Your task is to transcribe all the entries exactly, excluding pictures.

Dataset entries:
Content starts
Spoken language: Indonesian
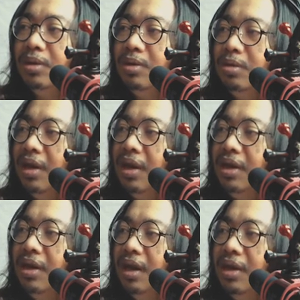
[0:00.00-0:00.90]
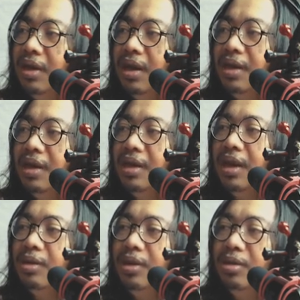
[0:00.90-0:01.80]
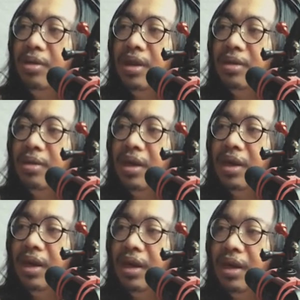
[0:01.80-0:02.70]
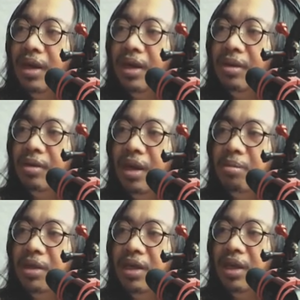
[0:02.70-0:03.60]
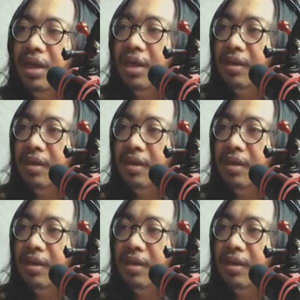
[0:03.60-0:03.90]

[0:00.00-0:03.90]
itu udah digantikan dengan audio yang sudah clean, sudah bersih.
Content ends
#### Task response
Spoken language: Indonesian
[0:00.00-0:00.90]
[0:00.90-0:01.80]
[0:01.80-0:02.70]
[0:02.70-0:03.60]
[0:03.60-0:03.90]

[0:00.00-0:03.90]
itu udah digantikan dengan audio yang sudah clean, sudah bersih.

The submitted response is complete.